» **Your task**: Take the entries below and reproduce exactly the portion that begins at the line containing "[00:03:53.50]" and ends at the line containing "[00:03:55.20]", keeping both ends, dropping pictures, and adding nothing else.

=== Input material ===

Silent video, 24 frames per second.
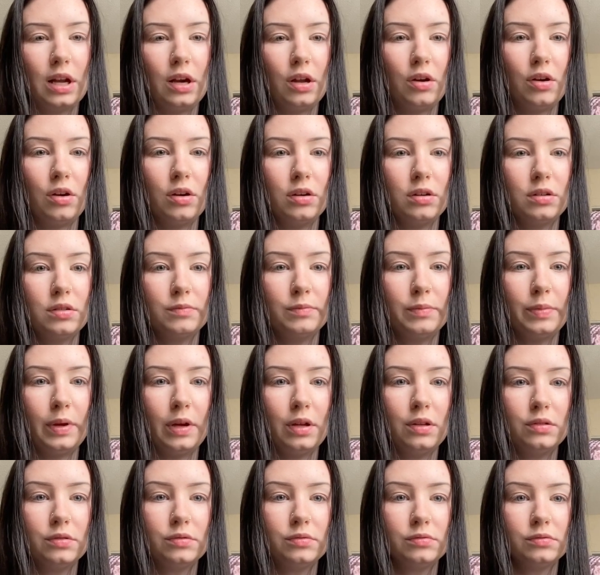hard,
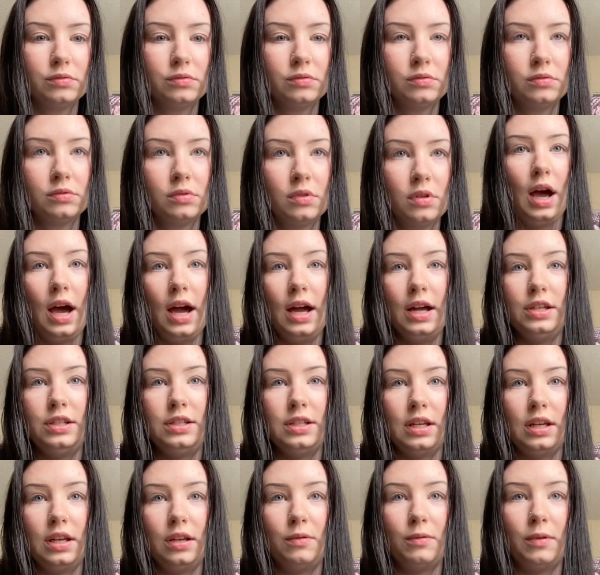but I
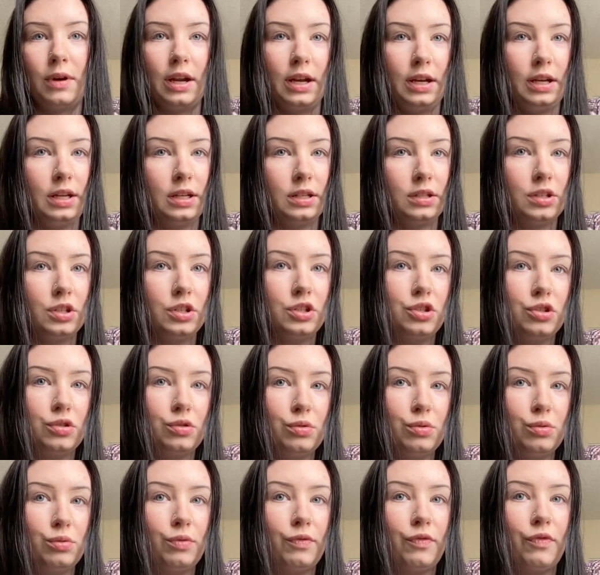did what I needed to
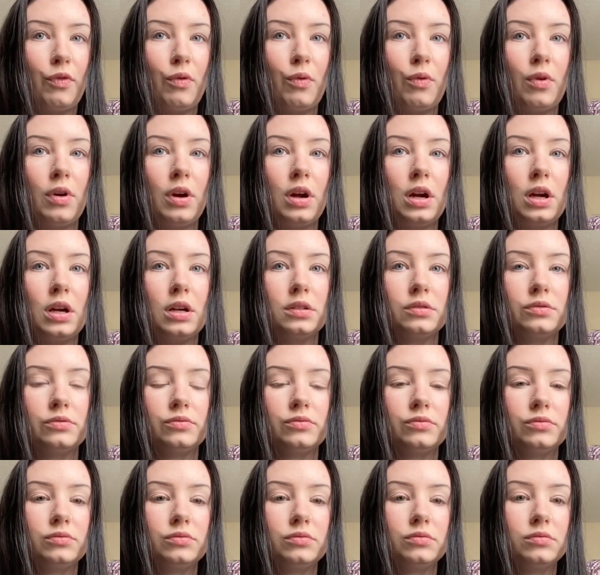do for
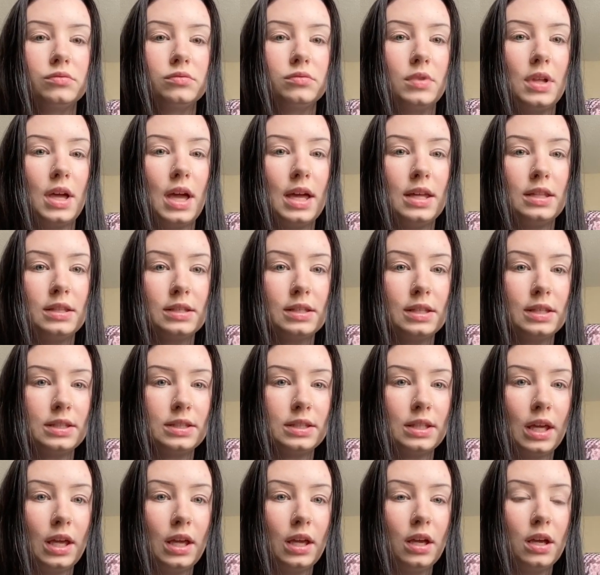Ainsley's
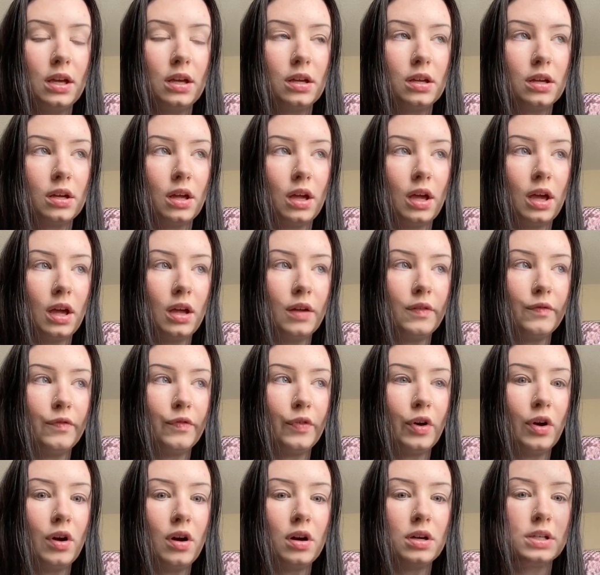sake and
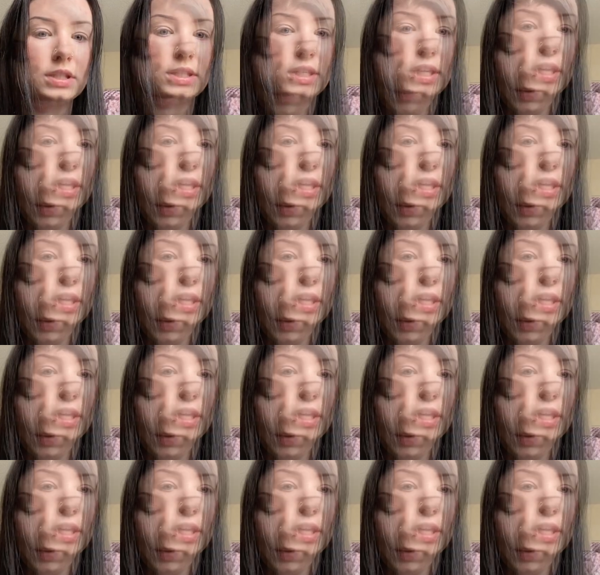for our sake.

===
=== Input material ===

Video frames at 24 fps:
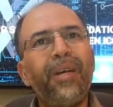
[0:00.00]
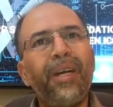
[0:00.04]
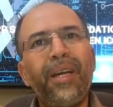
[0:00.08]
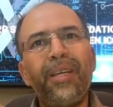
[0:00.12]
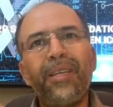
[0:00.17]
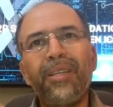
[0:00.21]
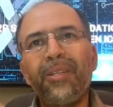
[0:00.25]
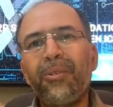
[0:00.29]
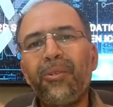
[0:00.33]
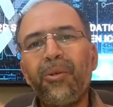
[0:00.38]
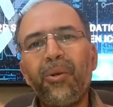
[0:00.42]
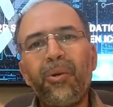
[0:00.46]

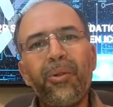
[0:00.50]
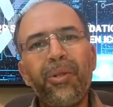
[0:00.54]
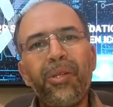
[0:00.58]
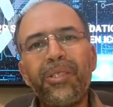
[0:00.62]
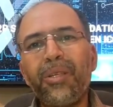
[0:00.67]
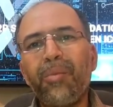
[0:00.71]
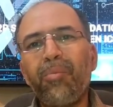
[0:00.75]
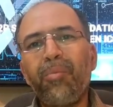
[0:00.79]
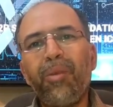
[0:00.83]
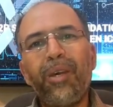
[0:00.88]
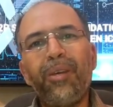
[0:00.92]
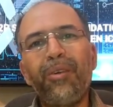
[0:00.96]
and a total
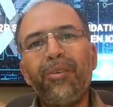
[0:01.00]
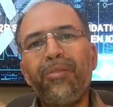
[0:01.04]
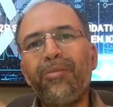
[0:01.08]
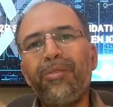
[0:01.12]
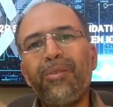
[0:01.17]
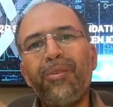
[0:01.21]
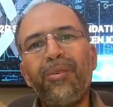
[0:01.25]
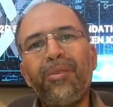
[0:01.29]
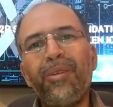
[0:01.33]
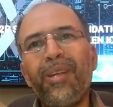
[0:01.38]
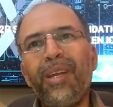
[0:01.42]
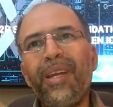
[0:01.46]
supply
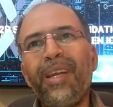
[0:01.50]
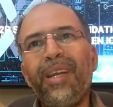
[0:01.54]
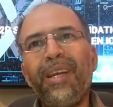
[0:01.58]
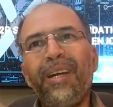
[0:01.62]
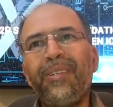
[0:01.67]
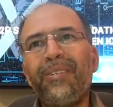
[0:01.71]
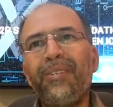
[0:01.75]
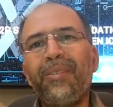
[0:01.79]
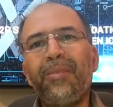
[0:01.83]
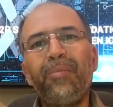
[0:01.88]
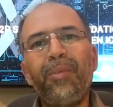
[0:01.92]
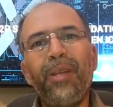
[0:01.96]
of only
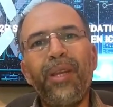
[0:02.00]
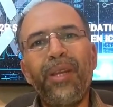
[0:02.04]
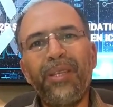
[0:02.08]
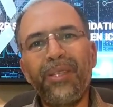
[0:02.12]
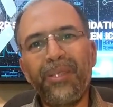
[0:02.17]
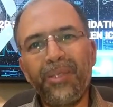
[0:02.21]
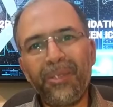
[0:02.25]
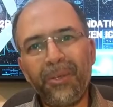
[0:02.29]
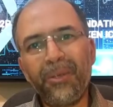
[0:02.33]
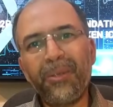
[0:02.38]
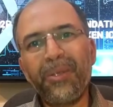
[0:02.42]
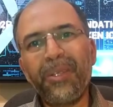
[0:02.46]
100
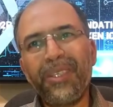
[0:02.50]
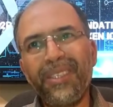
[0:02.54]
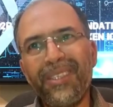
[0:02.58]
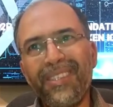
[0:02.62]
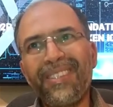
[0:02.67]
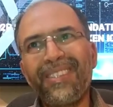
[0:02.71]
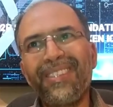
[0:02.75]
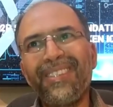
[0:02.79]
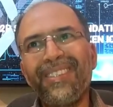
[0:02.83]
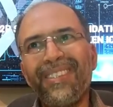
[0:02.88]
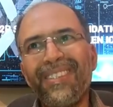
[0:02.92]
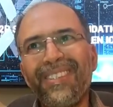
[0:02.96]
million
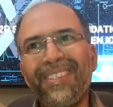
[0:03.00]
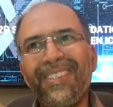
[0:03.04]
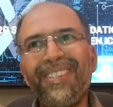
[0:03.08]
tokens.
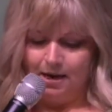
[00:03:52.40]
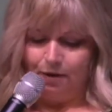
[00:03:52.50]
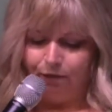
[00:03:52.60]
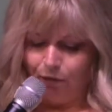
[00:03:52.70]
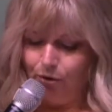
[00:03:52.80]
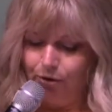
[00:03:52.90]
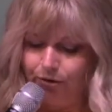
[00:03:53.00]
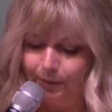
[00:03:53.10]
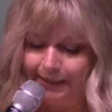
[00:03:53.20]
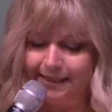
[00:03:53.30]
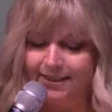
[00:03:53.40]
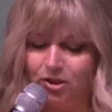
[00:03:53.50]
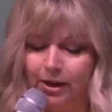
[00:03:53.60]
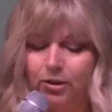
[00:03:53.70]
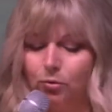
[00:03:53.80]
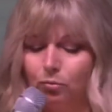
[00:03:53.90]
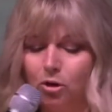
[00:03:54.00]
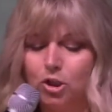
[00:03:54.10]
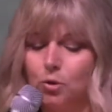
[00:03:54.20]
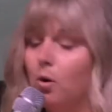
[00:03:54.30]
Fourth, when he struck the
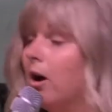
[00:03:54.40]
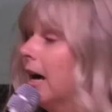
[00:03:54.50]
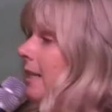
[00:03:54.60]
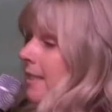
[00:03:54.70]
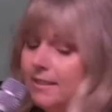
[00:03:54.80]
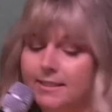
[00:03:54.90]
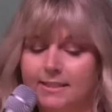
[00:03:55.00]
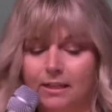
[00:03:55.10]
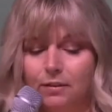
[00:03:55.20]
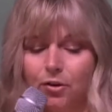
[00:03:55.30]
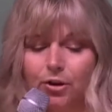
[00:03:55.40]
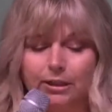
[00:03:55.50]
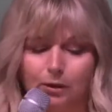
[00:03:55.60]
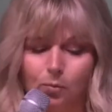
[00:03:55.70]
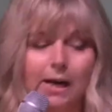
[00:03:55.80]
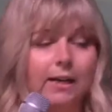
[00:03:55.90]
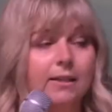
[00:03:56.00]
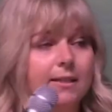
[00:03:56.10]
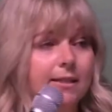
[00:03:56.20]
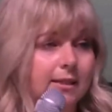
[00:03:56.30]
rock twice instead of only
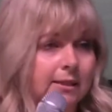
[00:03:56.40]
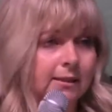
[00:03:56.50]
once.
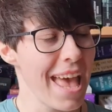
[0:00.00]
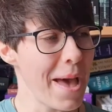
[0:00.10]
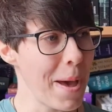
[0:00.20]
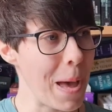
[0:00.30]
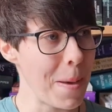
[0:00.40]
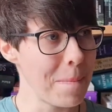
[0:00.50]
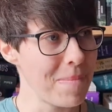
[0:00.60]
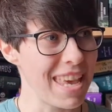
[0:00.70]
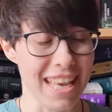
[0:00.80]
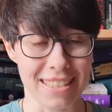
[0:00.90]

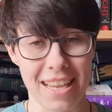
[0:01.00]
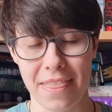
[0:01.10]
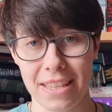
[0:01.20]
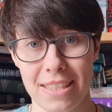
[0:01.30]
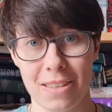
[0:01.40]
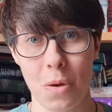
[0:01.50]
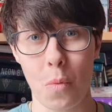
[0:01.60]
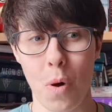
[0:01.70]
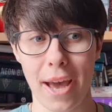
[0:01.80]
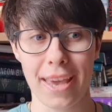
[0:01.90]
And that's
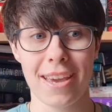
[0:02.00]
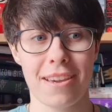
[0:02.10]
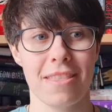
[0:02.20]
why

===

» **Result for this exercise**:
[00:03:53.50]
[00:03:53.60]
[00:03:53.70]
[00:03:53.80]
[00:03:53.90]
[00:03:54.00]
[00:03:54.10]
[00:03:54.20]
[00:03:54.30]
Fourth, when he struck the
[00:03:54.40]
[00:03:54.50]
[00:03:54.60]
[00:03:54.70]
[00:03:54.80]
[00:03:54.90]
[00:03:55.00]
[00:03:55.10]
[00:03:55.20]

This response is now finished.